In April, professing horror at the use of poison gas, he launched cruise missiles at a government airfield. In Syria, nothing changed — six months later, this spasm epitomizes Trump’s emptiness.
His only follow-up was incoherent bluster; our purported goals were mutable and contradictory. Within Trump’s administration, some asserted that our interests conflict with Russia and Iran; others imagined, without evidence, that they were our allies in fighting ISIS. Risibly, Secretary of State Rex Tillerson divined that Russia shares our interests “in having Syria become a stable . . . unified place.” Throughout, cruise missiles notwithstanding, Trump has helped Assad remain in power.
As Russia and Iran consolidate their sway, Trump has no countervailing strategy. Indeed, he seems prepared to cede territory won from ISIS, in the words of his State Department, “to other countries and the host country” – effectively meaning Assad and his Russian and Iranian allies.
Last summer, Trump canceled an admittedly minimal program to stand up forces against the regime. We armed only those Syrian allies against ISIS who forswore fighting Assad. Despite Trump’s reckless denunciation of the Iran nuclear deal because of Iranian aggression, he watches in silence as Assad becomes a virtual client of Iran, cementing its stranglehold on Syria.
Effectively, Trump separated our war against ISIS in eastern Syria from any wider strategic or humanitarian concerns. Central to this effort was negotiating “de-confliction zones” with Russia to prevent clashes between Iran and our forces fighting ISIS. In return, Trump is giving Assad and Iranian militia carte blanche in subduing much of Syria by whatever means they choose — including ethnic cleansing — creating yet more refugees for America to reject. Here realpolitik meets the reprehensible.
The principal power defeating ISIS is the Syrian Democratic Forces, predominantly Kurdish, armed by the United States. To become a broader force against Assad, the SDF needs to incorporate more Arabs. Moreover, Turkey and Iran fear that Kurdish independence will inflame their restive Kurdish minorities. If, as seems likely, the United States abandons the SDF once it finishes ISIS, Assad and Iran will likely turn on the SDF and territory held by the Syrian Kurds. Yet more horror will follow.

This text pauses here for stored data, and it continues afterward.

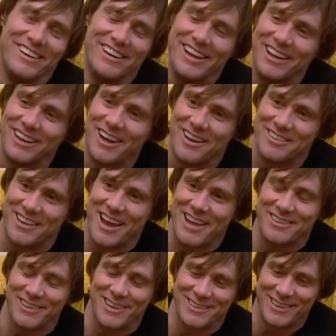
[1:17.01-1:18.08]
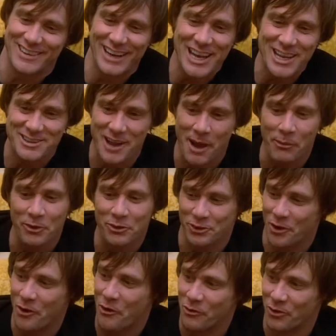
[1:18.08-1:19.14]
in Los Angeles, and he
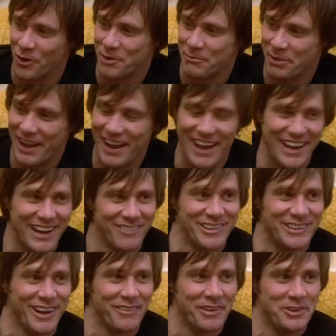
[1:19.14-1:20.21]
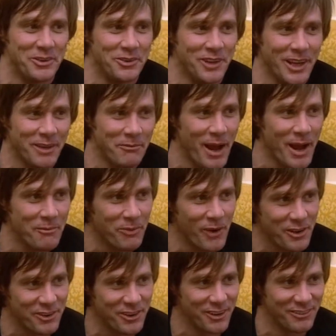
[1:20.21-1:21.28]
doubles over in pain every time I do, like, my
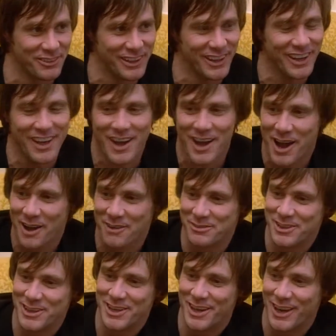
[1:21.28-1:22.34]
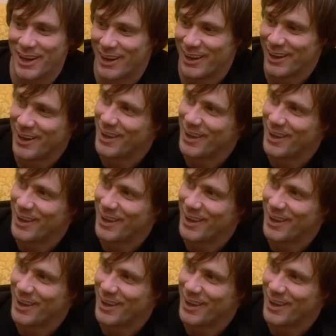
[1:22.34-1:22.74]
impression of the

Serious military strategists have advocated standing up a substantial American-backed opposition to Assad. But the American public is unlikely to support a costly effort that Trump has clearly rejected. Another proposal, establishing zones of influence, would require cooperation among the contestants and their patrons – as would any international effort to stabilize Syria. But such designs assume a military equilibrium that is nowhere in sight.

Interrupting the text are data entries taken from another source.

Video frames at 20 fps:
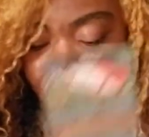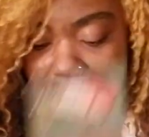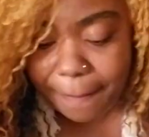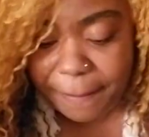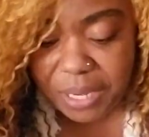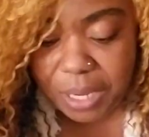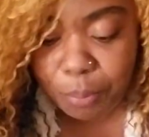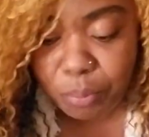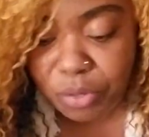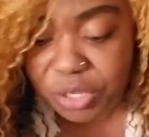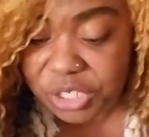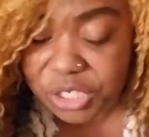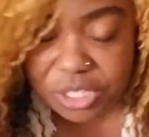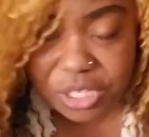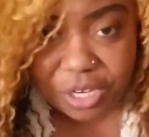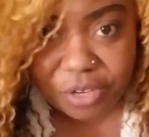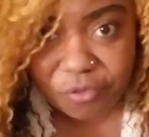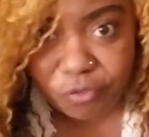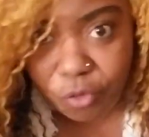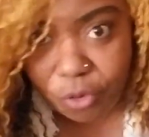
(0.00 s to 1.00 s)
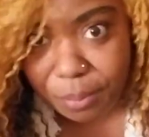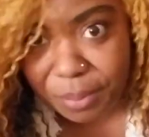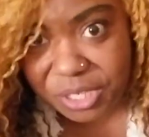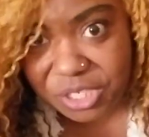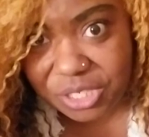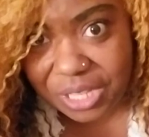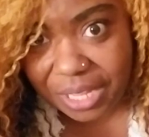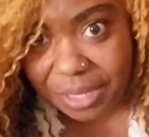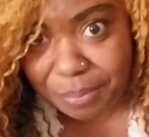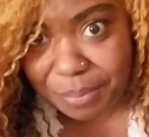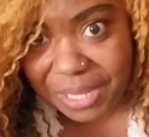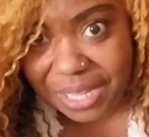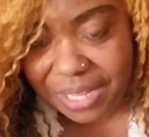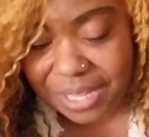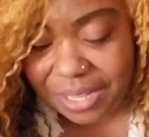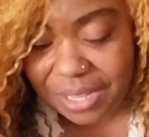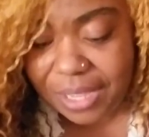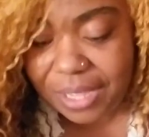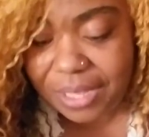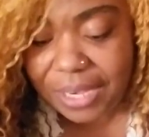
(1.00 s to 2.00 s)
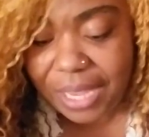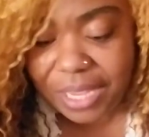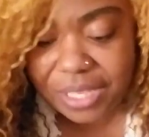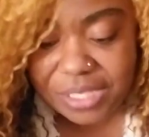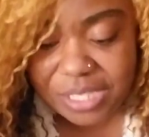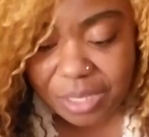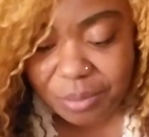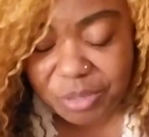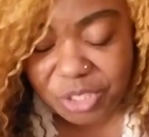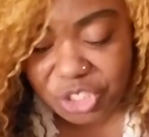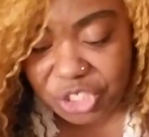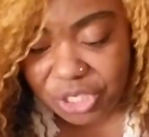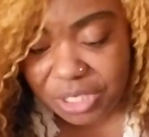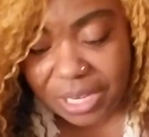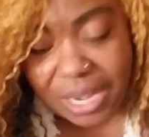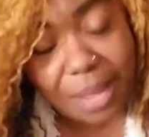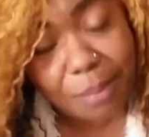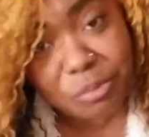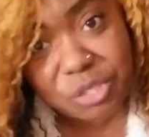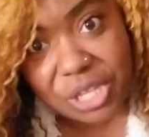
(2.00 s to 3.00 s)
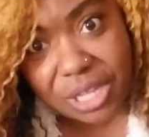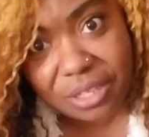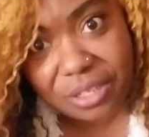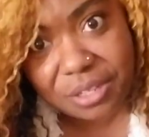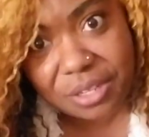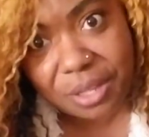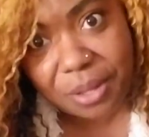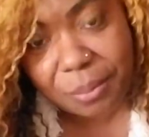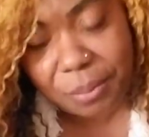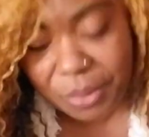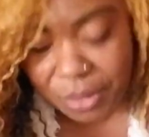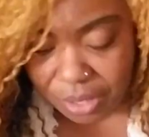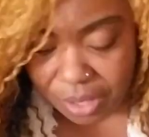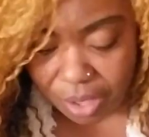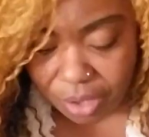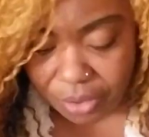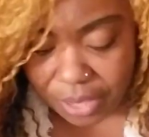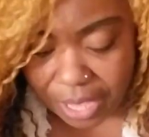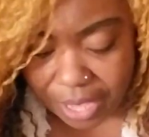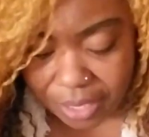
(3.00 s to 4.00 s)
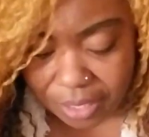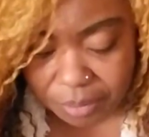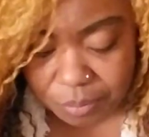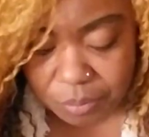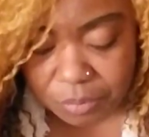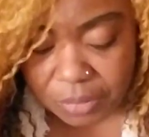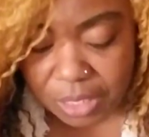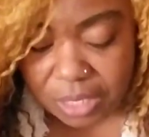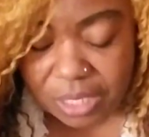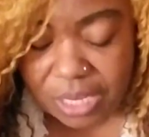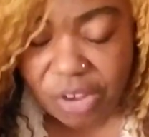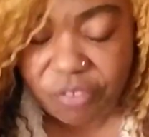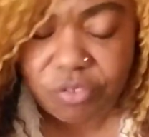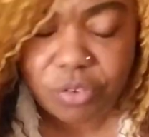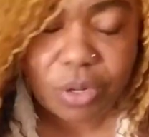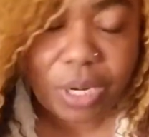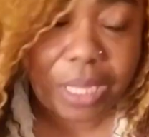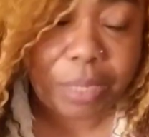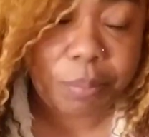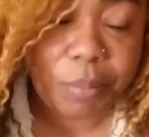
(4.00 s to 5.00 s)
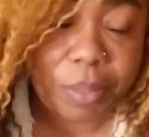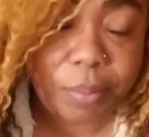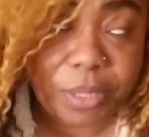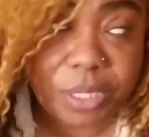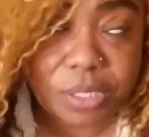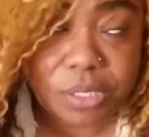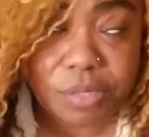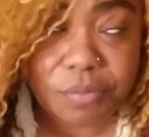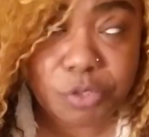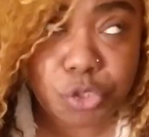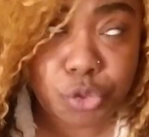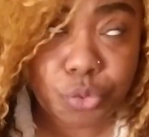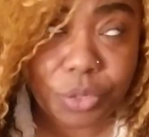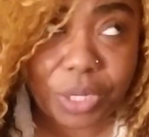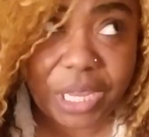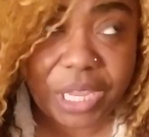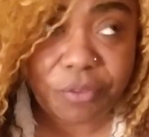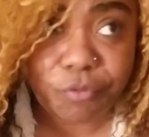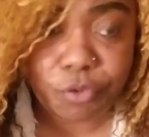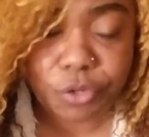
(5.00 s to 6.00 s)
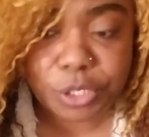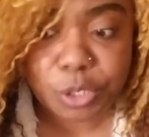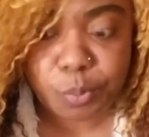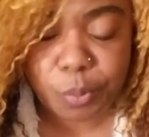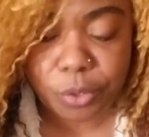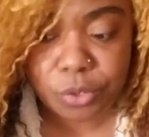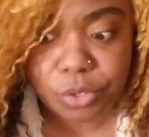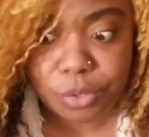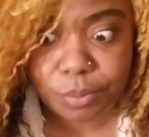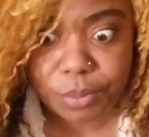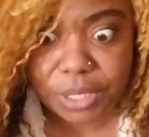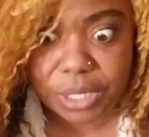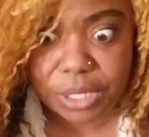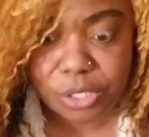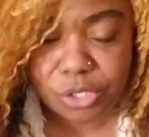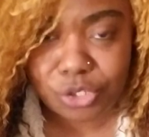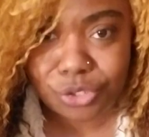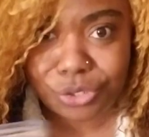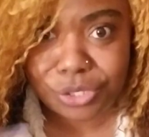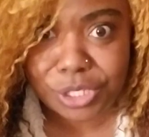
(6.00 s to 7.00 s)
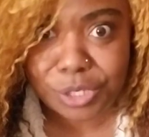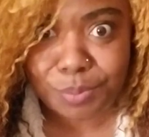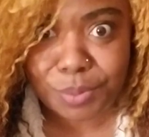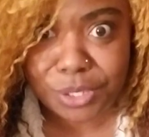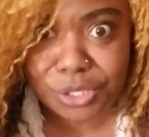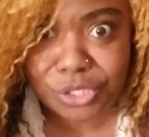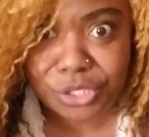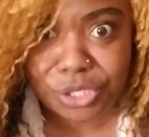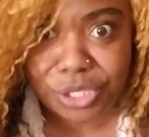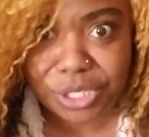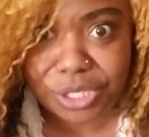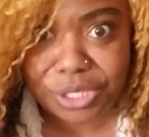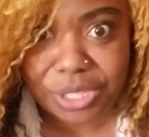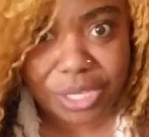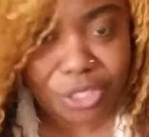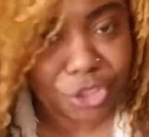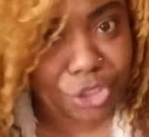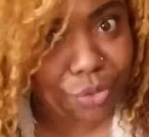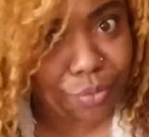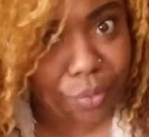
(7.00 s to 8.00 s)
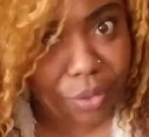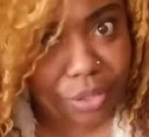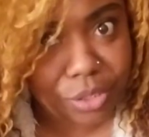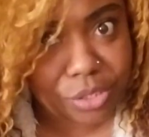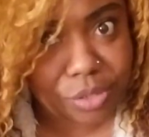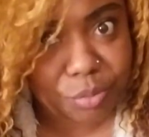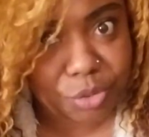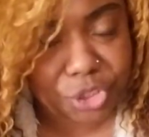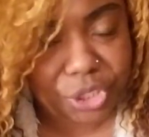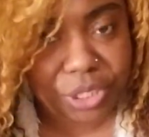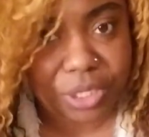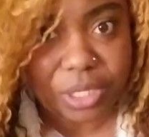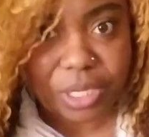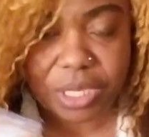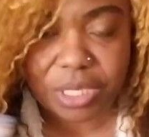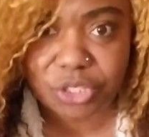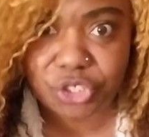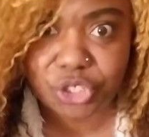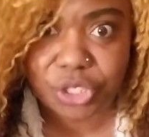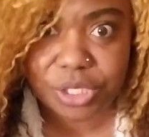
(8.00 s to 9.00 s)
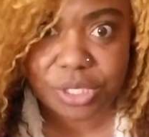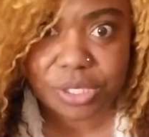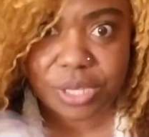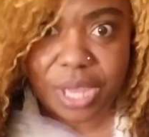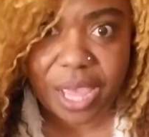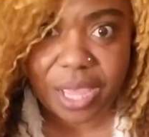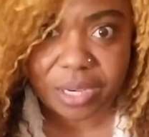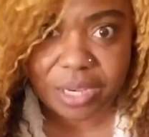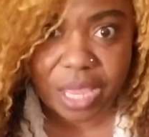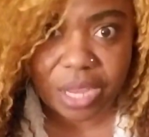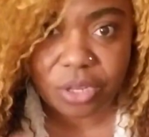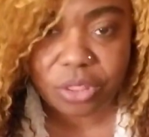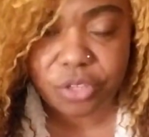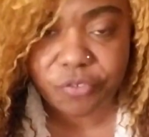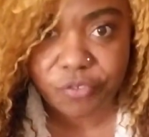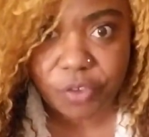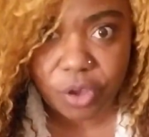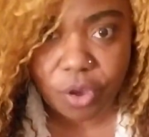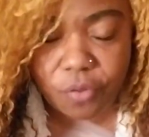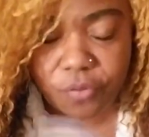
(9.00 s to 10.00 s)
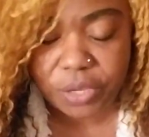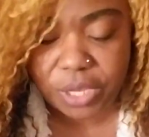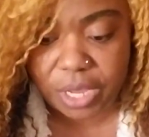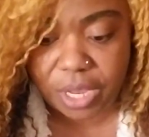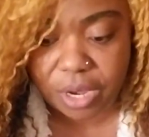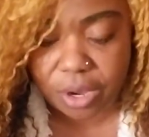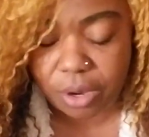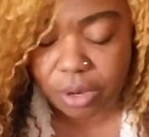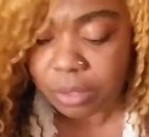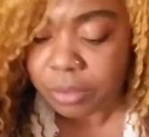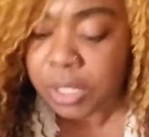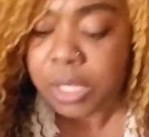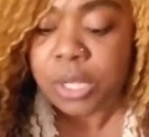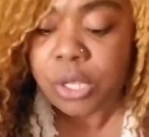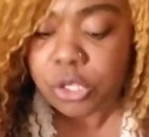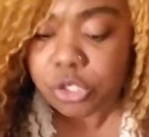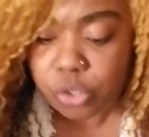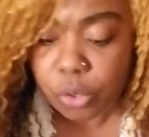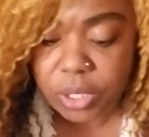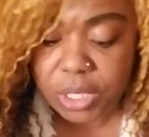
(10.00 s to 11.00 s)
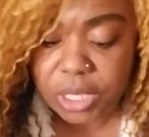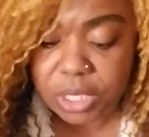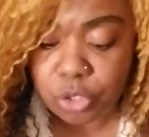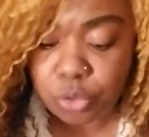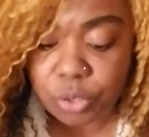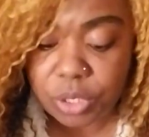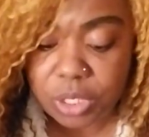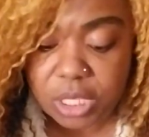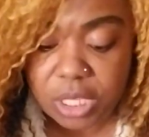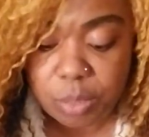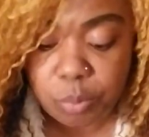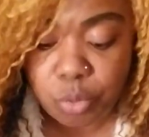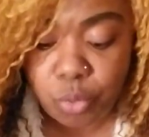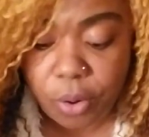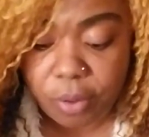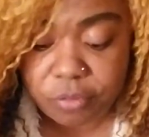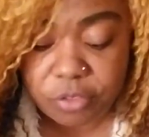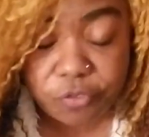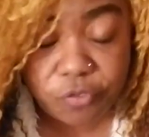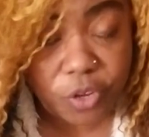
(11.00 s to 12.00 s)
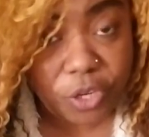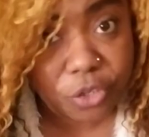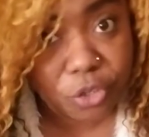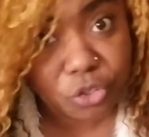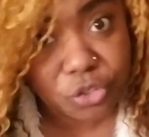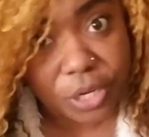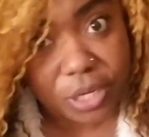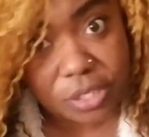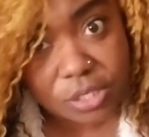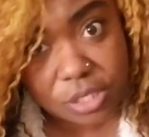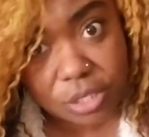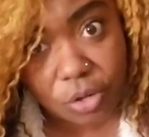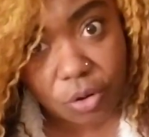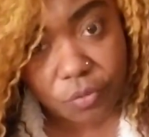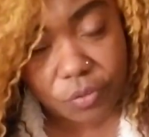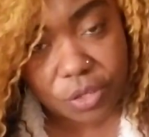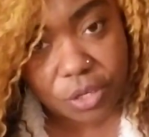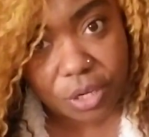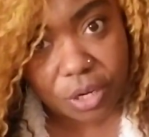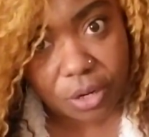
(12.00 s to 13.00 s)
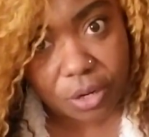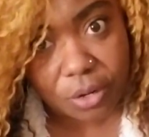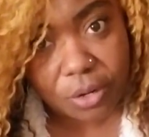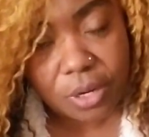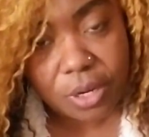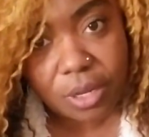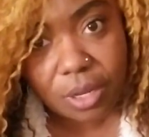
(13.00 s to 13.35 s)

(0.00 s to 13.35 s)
Be appreciative for a bitch like me that can tell them the shit that I'm telling them, okay? And I feel like maybe it's even too late for this person because this bitch think that she running some shit, and she is not the fuck over here. So again, you can keep whoever the fuck you're trying to send over here.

As long as Assad, Russia, and Iran can foresee expanding their territorial control with American acquiescence, peaceful solutions are doomed. The violence that is sure to follow will create still more refugees who will need American assistance.
Geopolitics is hard. As president, Trump can choose to avoid the deadly Syrian quagmire. But he cannot then shun those seeking refuge from its misery without further shaming his country — and himself.